Look below for the line that contains "(0.60 s to 0.80 s)", then quote it and all the lines after it, exactly, with the pictures left out.

═══ Dataset content ═══

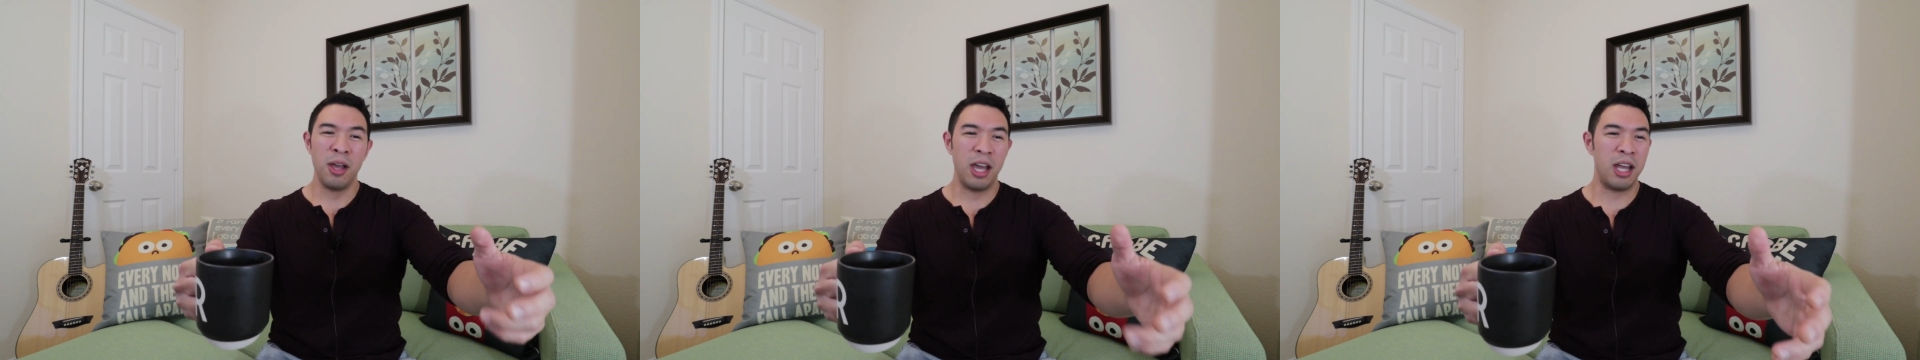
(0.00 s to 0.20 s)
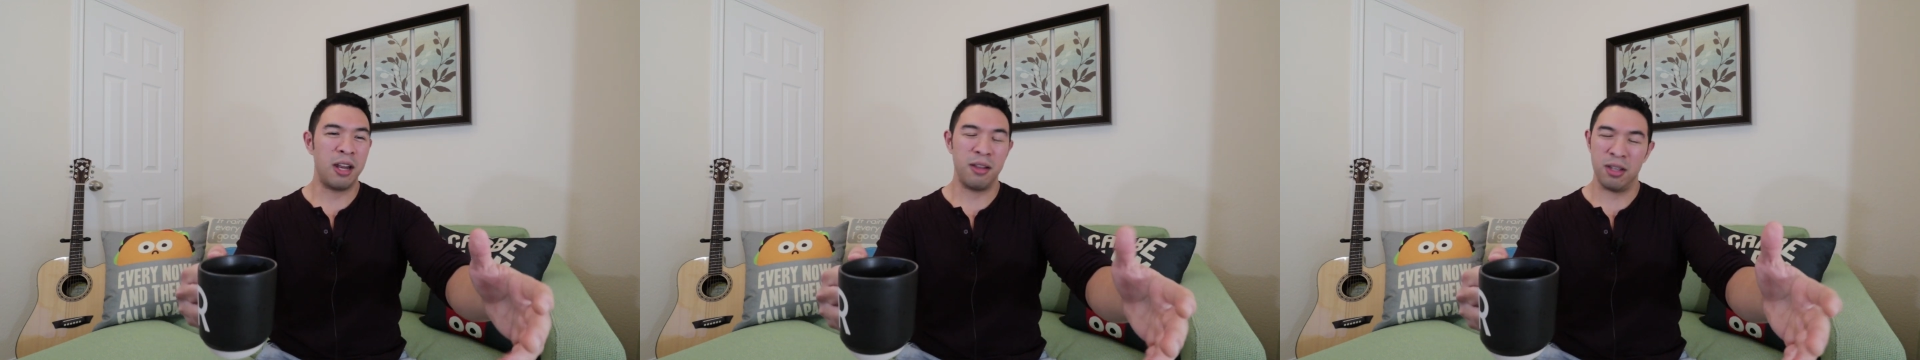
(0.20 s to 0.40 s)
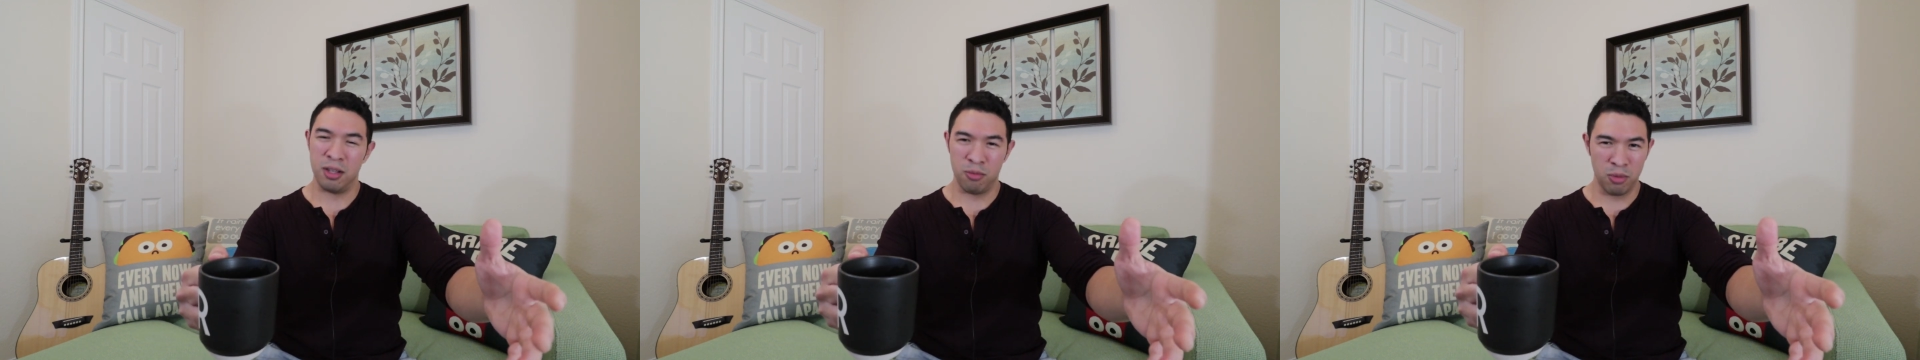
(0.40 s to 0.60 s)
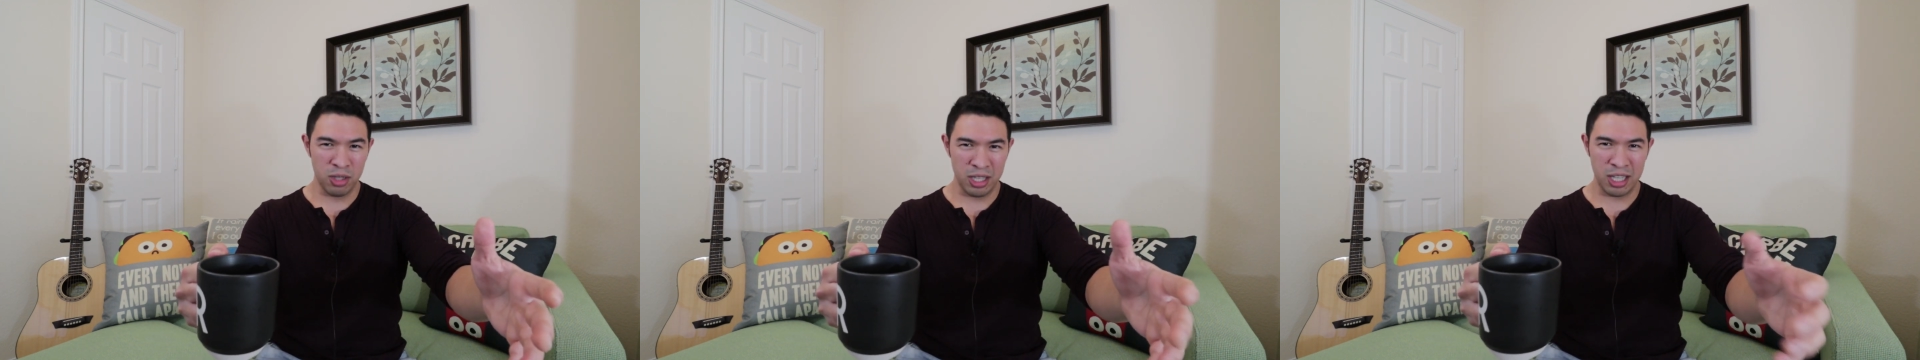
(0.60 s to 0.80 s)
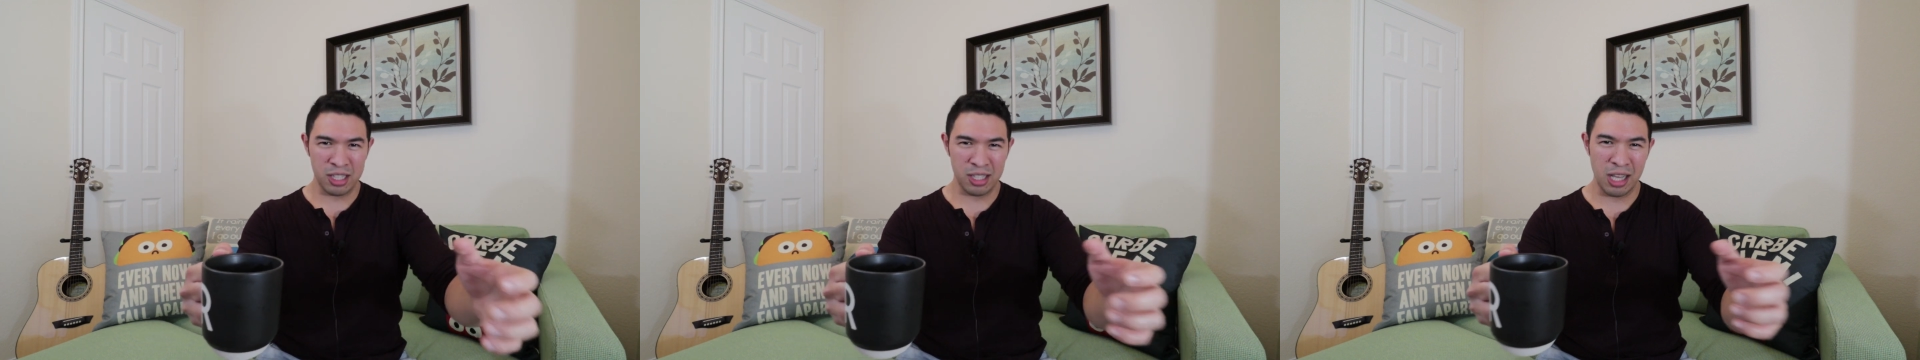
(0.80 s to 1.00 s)
and it
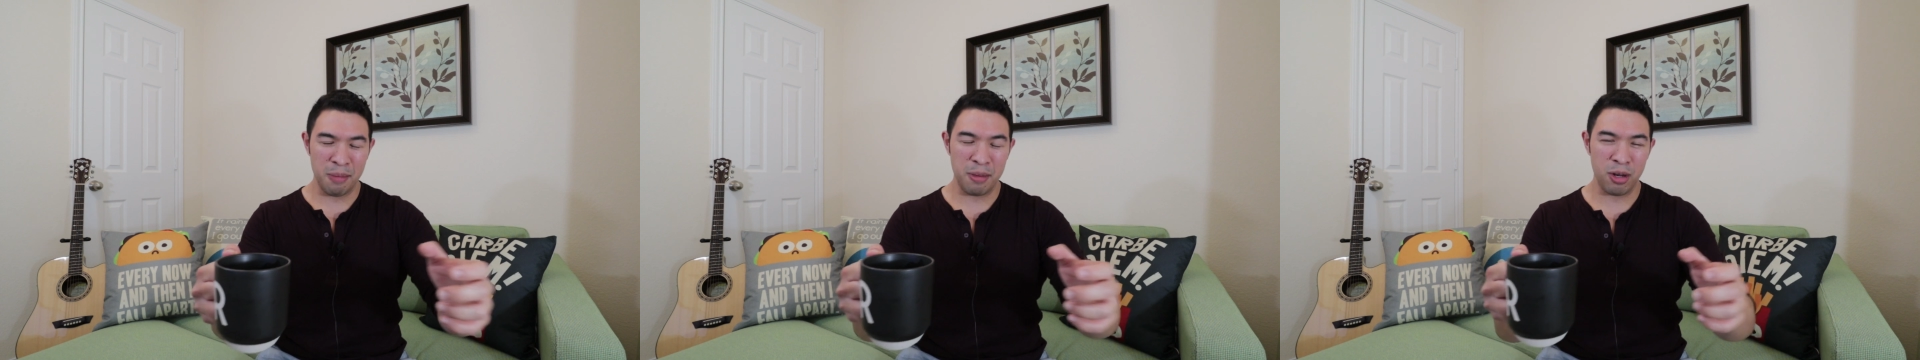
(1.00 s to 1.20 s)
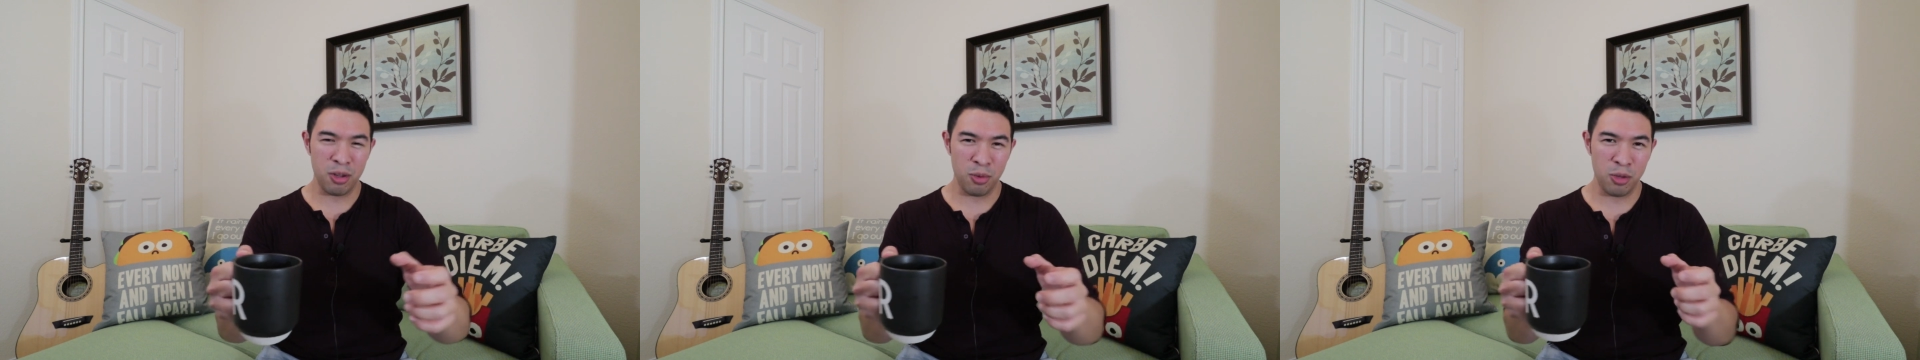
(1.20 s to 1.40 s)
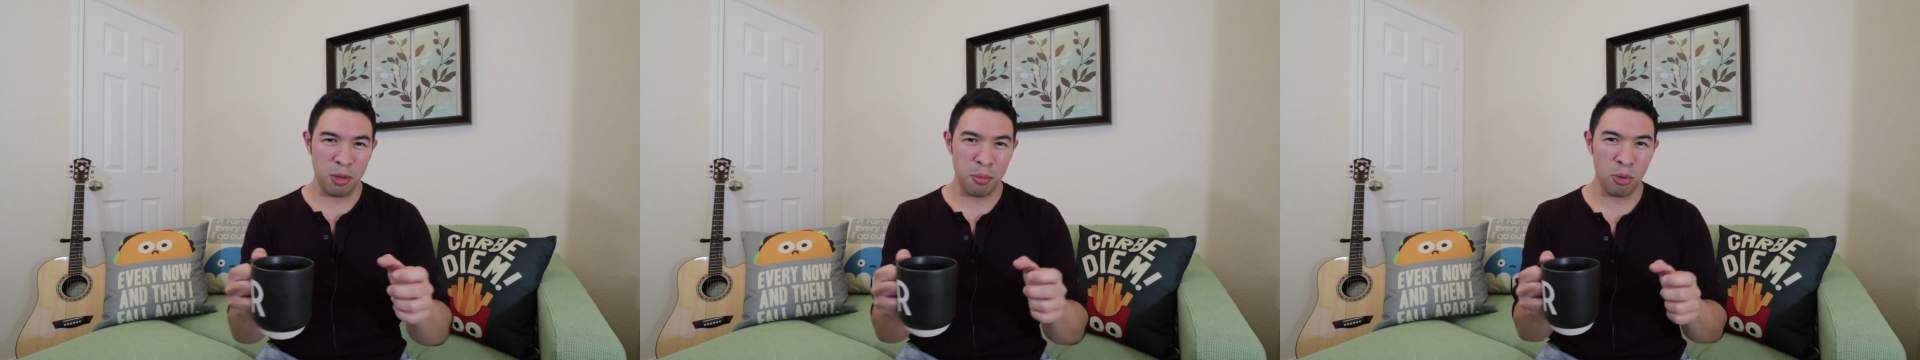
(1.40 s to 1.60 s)
really gets a lot better than when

═══

Task output –
(0.60 s to 0.80 s)
(0.80 s to 1.00 s)
and it
(1.00 s to 1.20 s)
(1.20 s to 1.40 s)
(1.40 s to 1.60 s)
really gets a lot better than when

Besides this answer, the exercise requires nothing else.